EXTRACTED INFORMATION:
|---|
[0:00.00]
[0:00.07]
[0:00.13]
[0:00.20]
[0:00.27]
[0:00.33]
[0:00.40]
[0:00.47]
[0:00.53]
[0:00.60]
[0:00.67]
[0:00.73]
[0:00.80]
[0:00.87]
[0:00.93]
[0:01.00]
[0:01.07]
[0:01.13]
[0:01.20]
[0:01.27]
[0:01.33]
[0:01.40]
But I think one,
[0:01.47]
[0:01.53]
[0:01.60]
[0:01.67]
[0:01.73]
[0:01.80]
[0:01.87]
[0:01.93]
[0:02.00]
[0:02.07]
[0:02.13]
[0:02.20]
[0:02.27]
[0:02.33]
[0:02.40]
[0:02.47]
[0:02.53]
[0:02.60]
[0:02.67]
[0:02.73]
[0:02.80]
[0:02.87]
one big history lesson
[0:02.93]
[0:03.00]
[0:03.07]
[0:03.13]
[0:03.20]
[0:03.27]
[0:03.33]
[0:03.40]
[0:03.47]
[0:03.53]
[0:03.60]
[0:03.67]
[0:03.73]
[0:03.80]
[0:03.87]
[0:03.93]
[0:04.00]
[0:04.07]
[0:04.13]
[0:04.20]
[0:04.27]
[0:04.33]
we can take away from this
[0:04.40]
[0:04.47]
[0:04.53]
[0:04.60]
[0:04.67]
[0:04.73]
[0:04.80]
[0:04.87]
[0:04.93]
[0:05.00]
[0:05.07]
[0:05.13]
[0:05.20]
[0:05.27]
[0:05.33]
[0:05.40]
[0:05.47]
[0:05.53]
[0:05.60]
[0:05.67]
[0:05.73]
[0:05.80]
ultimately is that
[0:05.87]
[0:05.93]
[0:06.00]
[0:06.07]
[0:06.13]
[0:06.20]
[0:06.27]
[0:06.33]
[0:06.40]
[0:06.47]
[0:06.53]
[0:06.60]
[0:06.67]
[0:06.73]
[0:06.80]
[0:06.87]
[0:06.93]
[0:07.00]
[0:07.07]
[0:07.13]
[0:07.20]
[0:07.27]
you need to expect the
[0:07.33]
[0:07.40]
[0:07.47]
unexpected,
|---|
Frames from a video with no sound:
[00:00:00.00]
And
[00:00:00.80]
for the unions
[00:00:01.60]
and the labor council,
|---|
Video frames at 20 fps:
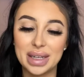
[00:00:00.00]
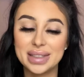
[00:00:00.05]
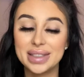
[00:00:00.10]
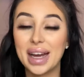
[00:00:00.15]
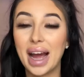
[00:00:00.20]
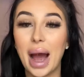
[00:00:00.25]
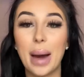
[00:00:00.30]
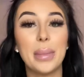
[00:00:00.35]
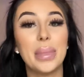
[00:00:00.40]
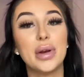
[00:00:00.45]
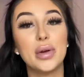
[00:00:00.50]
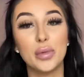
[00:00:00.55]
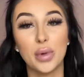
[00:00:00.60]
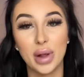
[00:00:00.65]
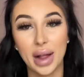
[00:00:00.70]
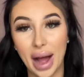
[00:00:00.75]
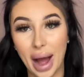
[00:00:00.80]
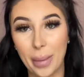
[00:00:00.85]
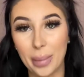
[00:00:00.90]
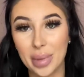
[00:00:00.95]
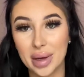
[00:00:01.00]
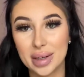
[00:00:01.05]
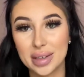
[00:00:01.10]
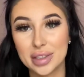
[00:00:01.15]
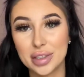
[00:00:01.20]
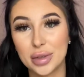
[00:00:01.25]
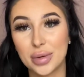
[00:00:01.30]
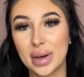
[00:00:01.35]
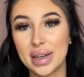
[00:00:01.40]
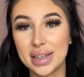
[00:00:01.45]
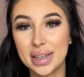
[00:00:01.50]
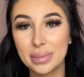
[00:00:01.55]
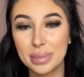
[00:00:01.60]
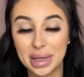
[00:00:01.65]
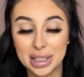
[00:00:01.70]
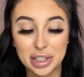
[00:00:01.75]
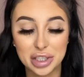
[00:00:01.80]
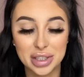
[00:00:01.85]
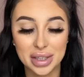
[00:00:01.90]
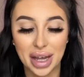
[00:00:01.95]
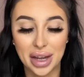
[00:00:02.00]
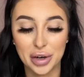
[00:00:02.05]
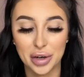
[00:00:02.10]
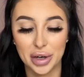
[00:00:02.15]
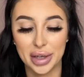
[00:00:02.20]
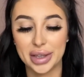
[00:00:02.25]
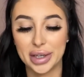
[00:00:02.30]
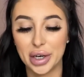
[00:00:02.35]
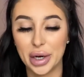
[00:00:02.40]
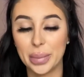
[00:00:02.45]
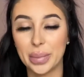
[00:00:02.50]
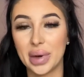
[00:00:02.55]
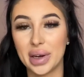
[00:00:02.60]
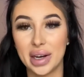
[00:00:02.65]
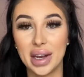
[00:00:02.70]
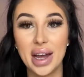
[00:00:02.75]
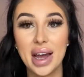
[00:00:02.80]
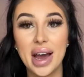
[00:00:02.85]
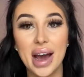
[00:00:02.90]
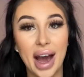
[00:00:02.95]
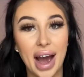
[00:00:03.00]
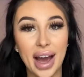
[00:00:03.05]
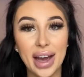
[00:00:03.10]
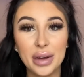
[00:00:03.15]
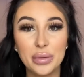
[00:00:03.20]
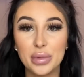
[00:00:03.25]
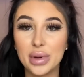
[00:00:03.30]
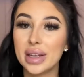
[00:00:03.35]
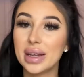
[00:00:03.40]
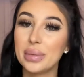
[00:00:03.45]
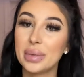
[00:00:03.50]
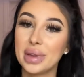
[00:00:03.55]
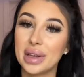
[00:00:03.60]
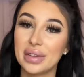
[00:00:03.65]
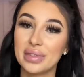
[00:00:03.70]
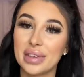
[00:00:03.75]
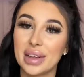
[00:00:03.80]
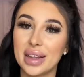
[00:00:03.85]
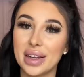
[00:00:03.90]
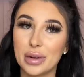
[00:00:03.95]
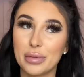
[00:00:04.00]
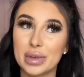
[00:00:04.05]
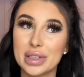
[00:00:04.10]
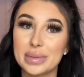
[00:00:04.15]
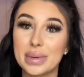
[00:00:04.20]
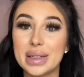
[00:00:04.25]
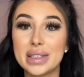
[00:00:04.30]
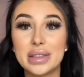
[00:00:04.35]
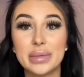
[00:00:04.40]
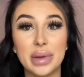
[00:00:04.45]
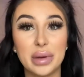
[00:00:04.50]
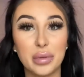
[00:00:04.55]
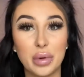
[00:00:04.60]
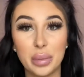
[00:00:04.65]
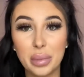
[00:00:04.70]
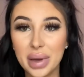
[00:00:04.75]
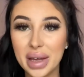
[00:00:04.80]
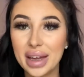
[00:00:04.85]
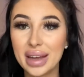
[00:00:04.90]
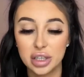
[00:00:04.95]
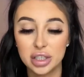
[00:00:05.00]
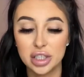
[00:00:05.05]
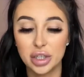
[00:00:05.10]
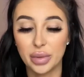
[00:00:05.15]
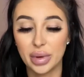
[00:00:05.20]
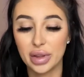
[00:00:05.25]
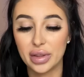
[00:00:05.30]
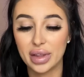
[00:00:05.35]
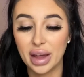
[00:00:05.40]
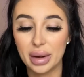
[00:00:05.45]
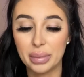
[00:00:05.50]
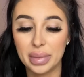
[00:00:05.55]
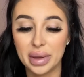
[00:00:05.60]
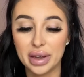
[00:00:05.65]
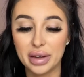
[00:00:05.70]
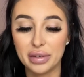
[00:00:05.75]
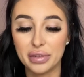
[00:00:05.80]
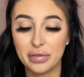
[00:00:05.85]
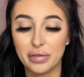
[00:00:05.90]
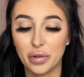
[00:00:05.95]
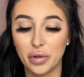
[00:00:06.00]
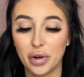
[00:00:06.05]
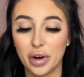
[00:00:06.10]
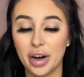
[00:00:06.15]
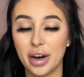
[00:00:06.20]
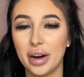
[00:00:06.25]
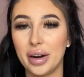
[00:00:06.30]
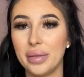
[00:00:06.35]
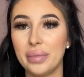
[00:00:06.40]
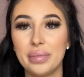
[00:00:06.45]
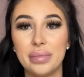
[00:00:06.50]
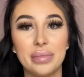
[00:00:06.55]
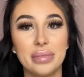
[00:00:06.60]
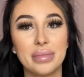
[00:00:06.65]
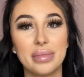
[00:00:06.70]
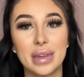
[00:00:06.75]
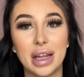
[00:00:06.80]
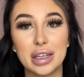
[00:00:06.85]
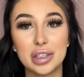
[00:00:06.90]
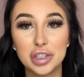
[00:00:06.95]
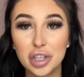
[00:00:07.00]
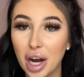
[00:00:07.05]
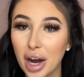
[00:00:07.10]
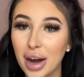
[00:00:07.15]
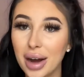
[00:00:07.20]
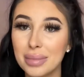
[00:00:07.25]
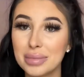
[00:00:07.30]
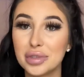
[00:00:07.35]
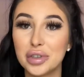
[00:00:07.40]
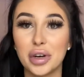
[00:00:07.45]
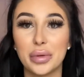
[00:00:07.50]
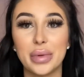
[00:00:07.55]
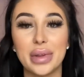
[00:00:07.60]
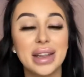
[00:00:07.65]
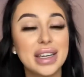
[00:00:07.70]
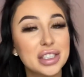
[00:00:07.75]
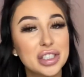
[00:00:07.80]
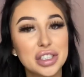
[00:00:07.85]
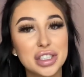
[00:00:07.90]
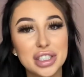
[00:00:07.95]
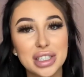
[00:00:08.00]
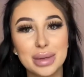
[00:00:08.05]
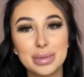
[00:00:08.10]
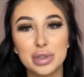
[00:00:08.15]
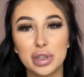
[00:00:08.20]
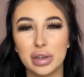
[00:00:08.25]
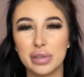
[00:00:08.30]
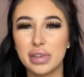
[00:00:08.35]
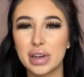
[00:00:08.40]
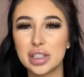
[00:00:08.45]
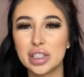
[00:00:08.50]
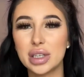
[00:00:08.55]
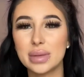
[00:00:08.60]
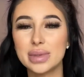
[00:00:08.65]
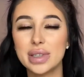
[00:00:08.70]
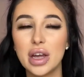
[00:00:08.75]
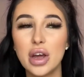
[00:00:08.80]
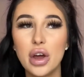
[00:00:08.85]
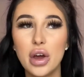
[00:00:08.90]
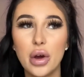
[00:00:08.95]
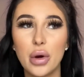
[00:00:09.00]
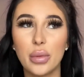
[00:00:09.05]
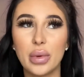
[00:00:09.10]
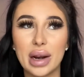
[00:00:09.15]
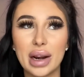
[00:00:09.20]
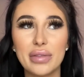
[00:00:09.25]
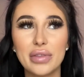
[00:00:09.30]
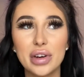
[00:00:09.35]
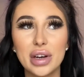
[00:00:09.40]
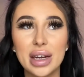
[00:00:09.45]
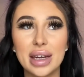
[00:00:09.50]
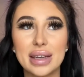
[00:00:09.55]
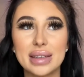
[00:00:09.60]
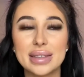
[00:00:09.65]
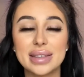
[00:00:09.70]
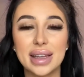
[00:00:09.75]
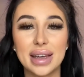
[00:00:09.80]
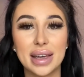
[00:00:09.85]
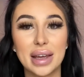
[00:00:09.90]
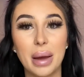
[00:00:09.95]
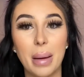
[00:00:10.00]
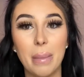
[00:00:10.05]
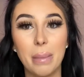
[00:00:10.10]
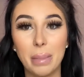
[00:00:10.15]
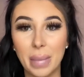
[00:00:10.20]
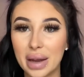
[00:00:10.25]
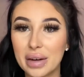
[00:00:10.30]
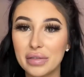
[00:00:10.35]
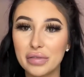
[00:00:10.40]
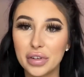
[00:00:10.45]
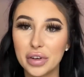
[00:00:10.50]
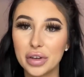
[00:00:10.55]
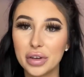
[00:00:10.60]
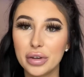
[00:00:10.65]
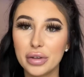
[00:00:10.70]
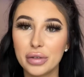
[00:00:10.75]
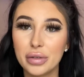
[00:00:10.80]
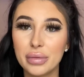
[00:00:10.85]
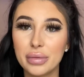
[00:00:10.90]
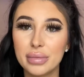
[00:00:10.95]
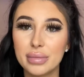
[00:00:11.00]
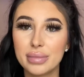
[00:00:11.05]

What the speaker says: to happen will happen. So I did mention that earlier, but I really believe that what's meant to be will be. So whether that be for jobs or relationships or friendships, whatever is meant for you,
|---|
ACTION ITEM: Would you copy the lines above exactly, starting with the one that has "[00:00:03.60]" and ending with the one that has "[00:00:04.55]", both included, without the pictures?

TASK RESPONSE:
[00:00:03.60]
[00:00:03.65]
[00:00:03.70]
[00:00:03.75]
[00:00:03.80]
[00:00:03.85]
[00:00:03.90]
[00:00:03.95]
[00:00:04.00]
[00:00:04.05]
[00:00:04.10]
[00:00:04.15]
[00:00:04.20]
[00:00:04.25]
[00:00:04.30]
[00:00:04.35]
[00:00:04.40]
[00:00:04.45]
[00:00:04.50]
[00:00:04.55]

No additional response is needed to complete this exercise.